[Start of Attachment]

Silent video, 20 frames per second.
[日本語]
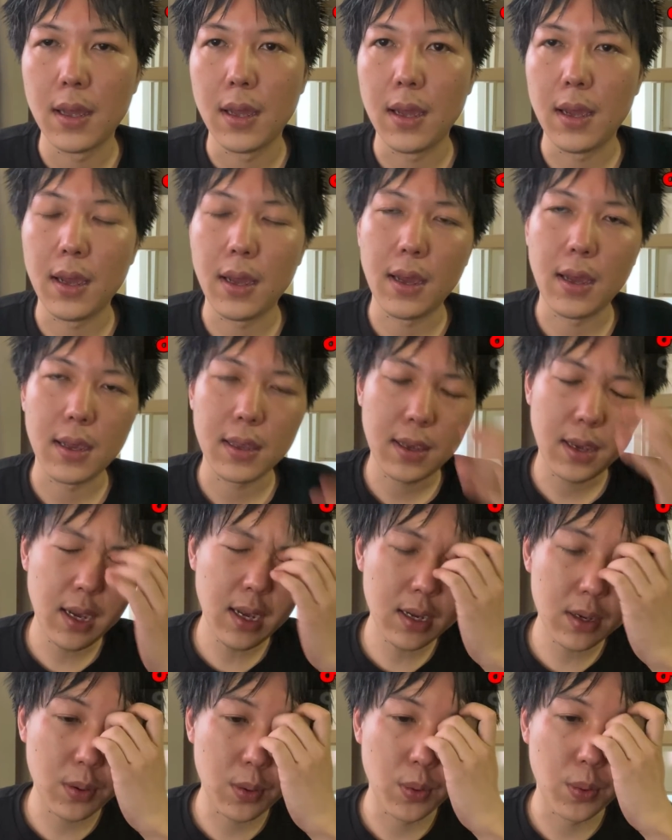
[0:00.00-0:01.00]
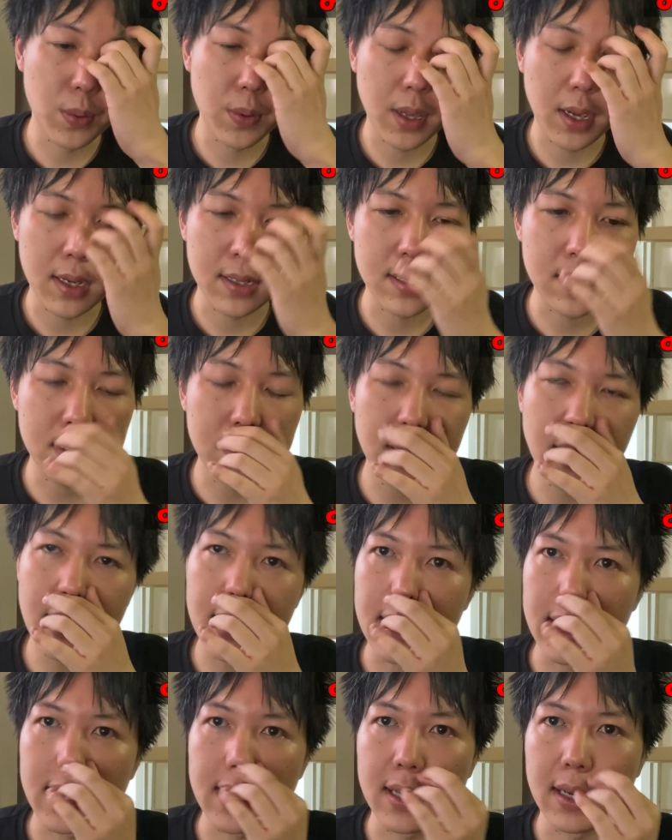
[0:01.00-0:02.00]
えー、結構ね、少な
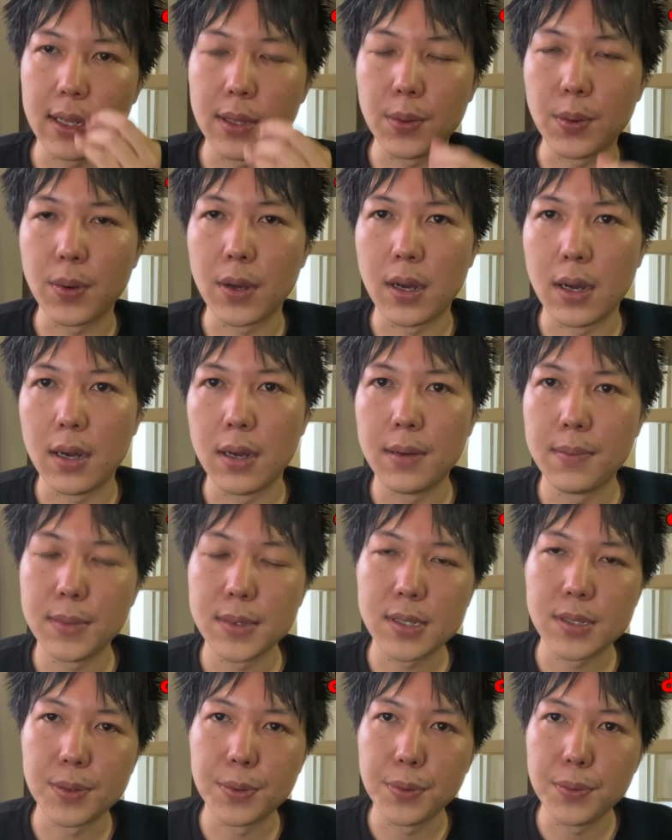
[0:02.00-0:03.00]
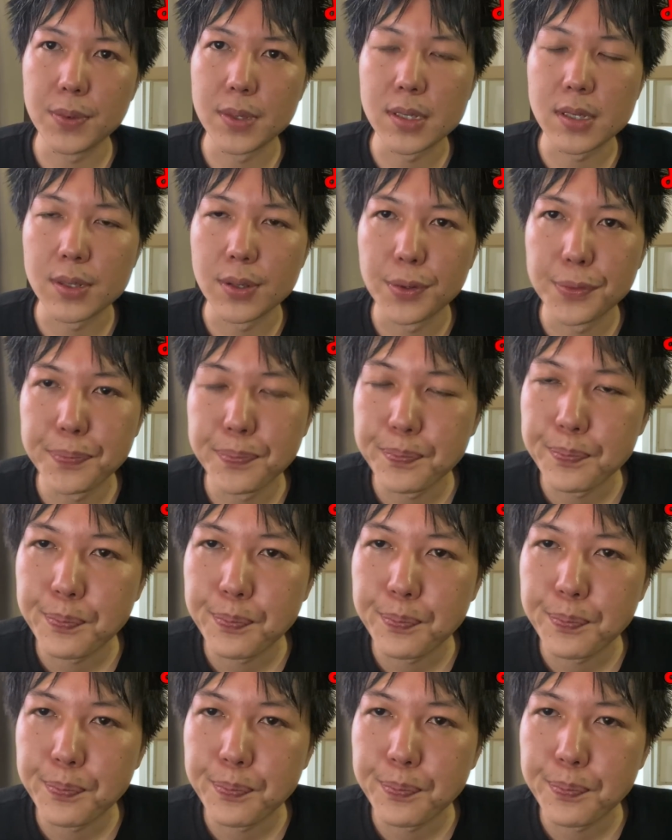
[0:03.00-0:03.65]
かったりとか、まあ、するんですよ。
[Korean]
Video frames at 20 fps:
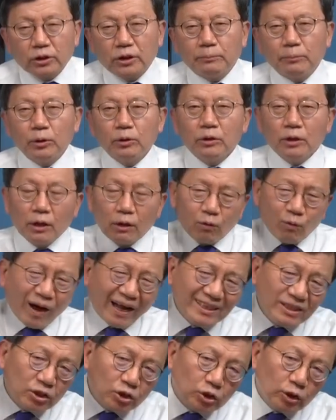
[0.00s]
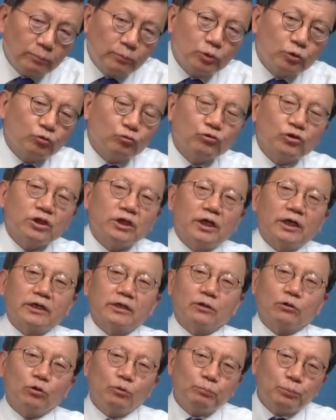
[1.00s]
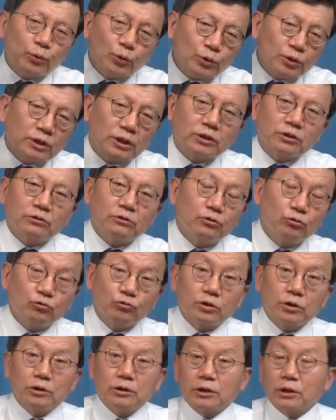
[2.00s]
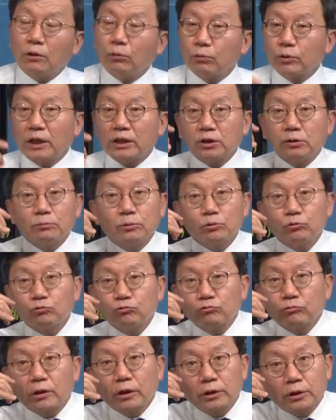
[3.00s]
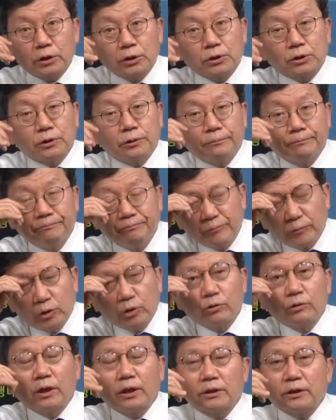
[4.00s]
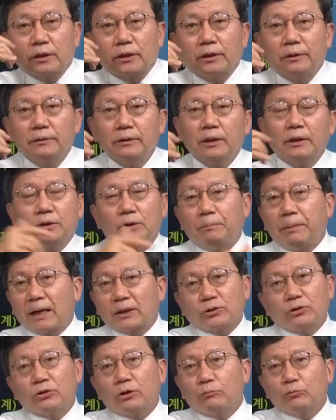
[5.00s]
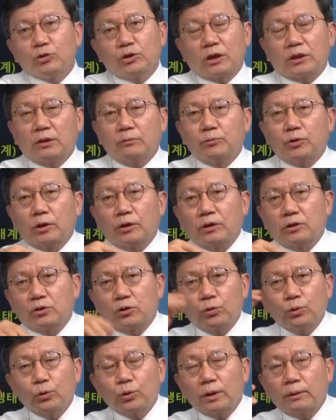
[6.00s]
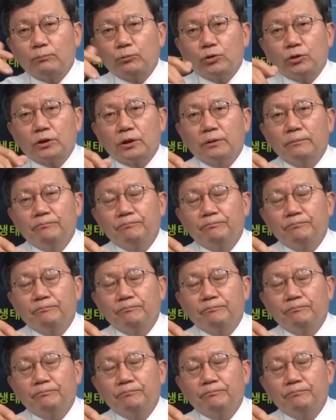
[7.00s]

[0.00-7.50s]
되면 관점을 중시하게 되고 프로세스를 중시해요. 제가 오늘 아침에도 누구랑 그랬어요. 전화하다가. 저 박선영 문제 때문에 그랬어요. 교육감 문제.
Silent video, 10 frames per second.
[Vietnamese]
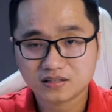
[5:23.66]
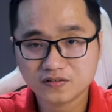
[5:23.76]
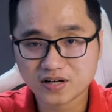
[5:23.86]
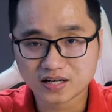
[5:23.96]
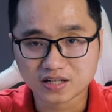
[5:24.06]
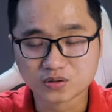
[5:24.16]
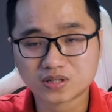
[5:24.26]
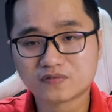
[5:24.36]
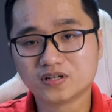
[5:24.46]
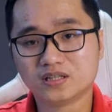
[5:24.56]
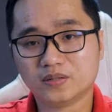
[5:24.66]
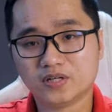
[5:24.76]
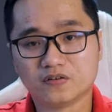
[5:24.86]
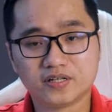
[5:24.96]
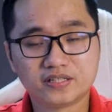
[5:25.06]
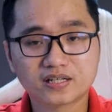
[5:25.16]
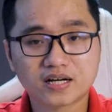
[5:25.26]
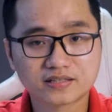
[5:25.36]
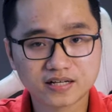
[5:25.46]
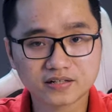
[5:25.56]
Như vậy là chúng ta vừa tìm hiểu về chiếc
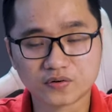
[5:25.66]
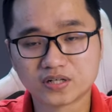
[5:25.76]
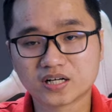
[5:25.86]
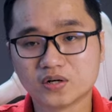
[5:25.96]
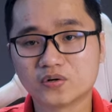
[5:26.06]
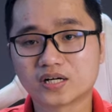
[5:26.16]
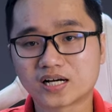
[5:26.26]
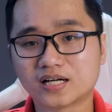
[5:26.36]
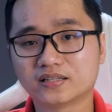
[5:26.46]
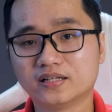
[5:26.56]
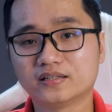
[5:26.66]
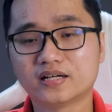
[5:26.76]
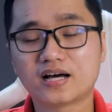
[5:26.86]
Asus ROG Huracan thế hệ thứ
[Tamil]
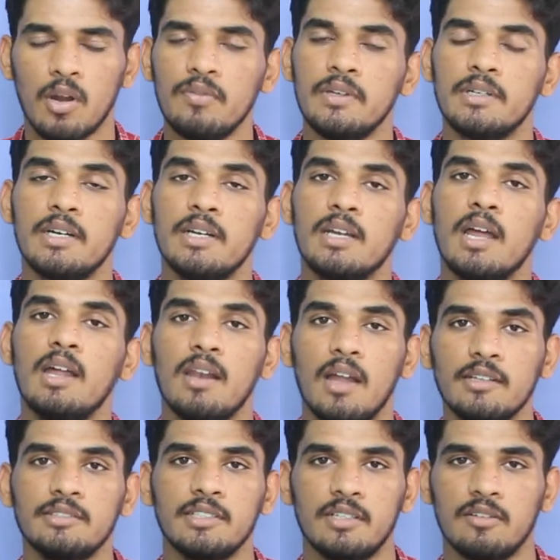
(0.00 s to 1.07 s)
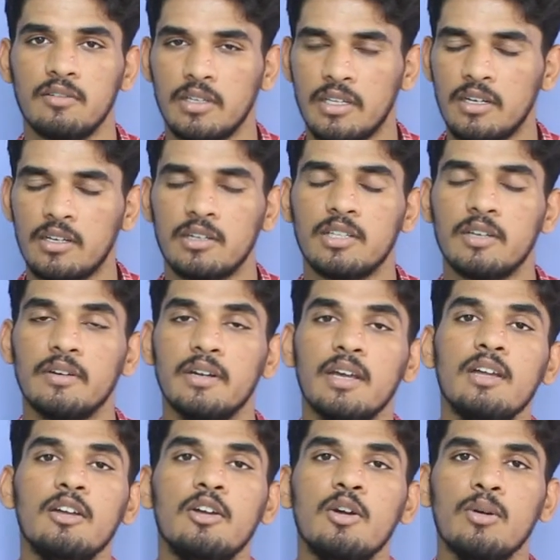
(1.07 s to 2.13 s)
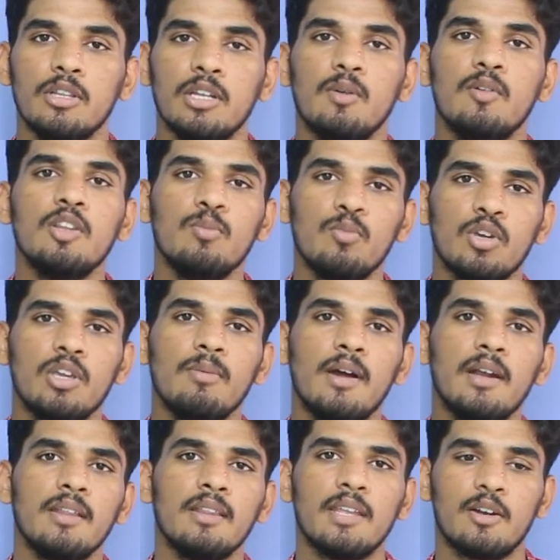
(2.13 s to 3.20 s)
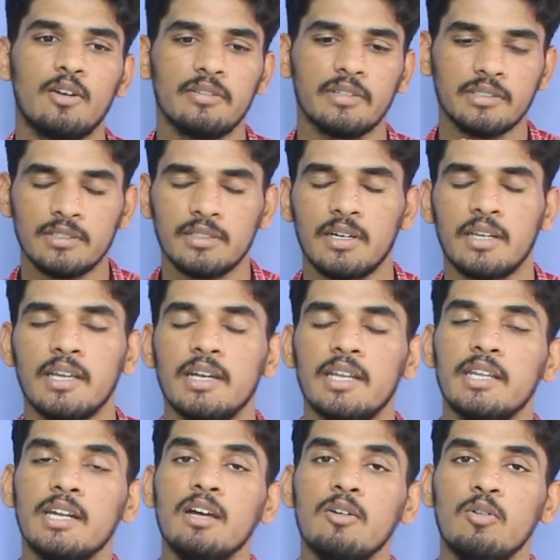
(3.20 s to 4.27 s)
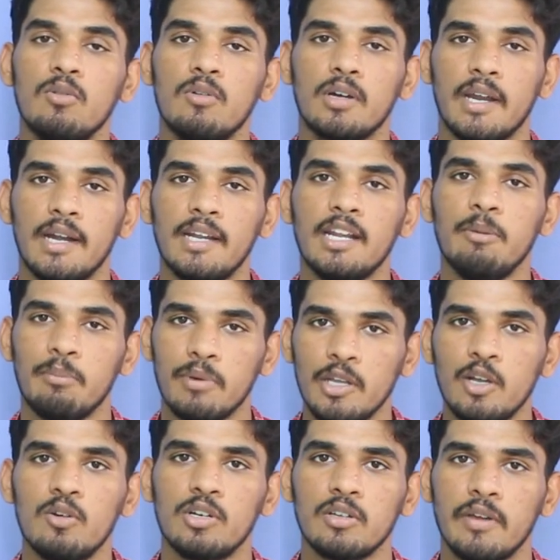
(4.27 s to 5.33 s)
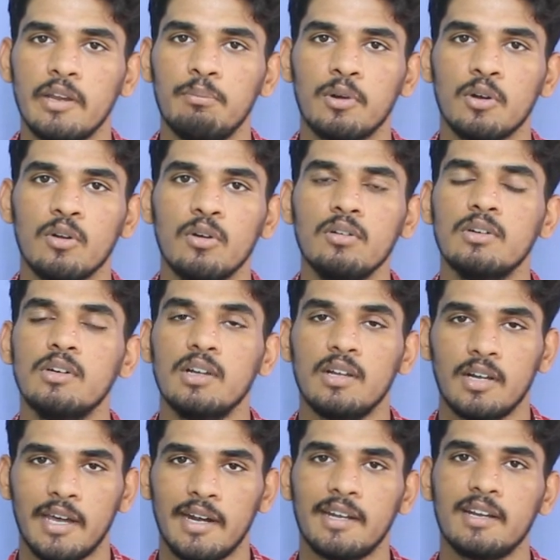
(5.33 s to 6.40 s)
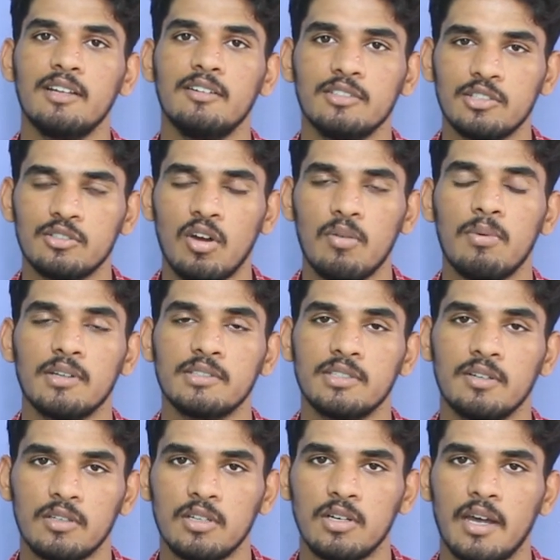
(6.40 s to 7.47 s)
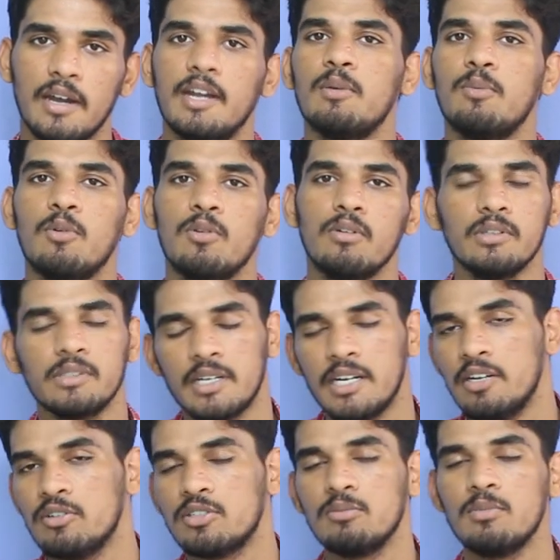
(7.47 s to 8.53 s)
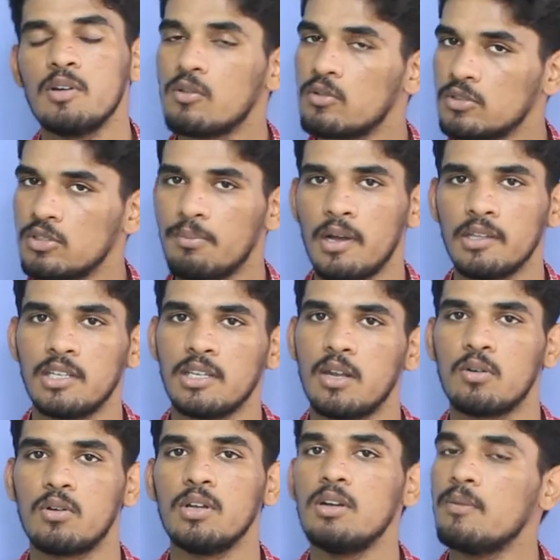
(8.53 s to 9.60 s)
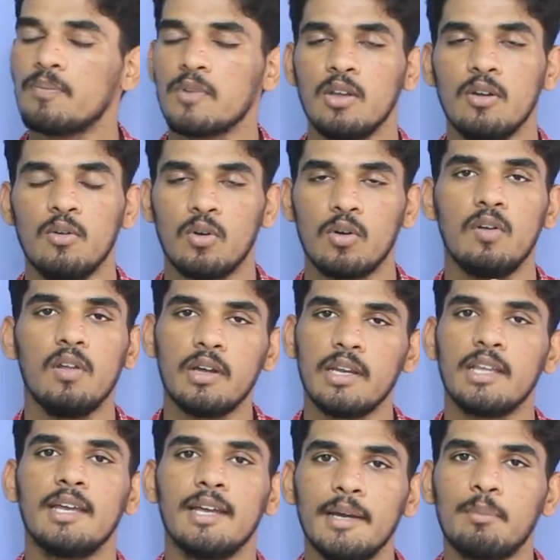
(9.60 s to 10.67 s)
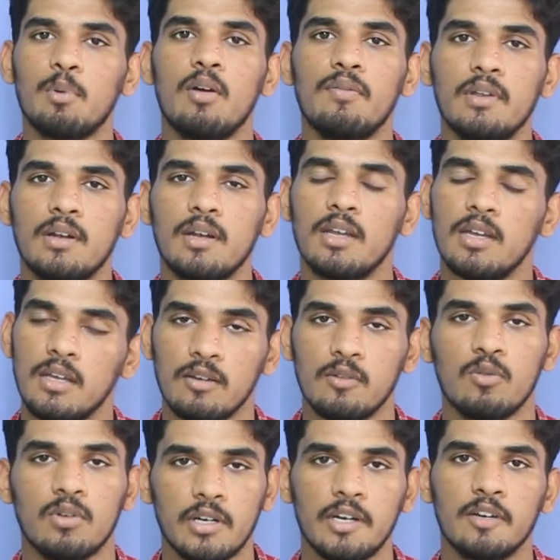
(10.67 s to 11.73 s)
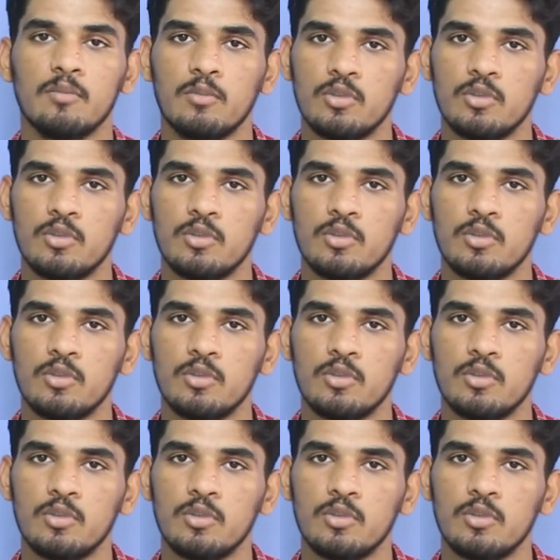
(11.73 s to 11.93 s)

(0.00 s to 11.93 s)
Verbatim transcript: ப்ராஃபிட் எடுக்கலாம் லாஸ் இருக்கிறத விட இதில் வந்து முக்கியமானது என்னோட சஜஷன் தான் கேட்டிங்கன்னா கரெக்டான பிரேக் அவுட்டுக்கு வெயிட் பண்ணுவோம் கரெக்டான வந்து ஸ்டாப் லாஸை வந்து கரெக்டாக போகணும் இந்த ரெண்டு விஷயமே கொஞ்சம் பார்த்தீங்கன்னா கூட ஓரளவுக்கு நீங்கள் ப்ராஃபிட்டில் உங்கள் ட்ரேடை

[End of Attachment]

_Instructions to follow_. Please tally every line of the material above that has the string "Silent", and write only the total.

_Output for this task_. 2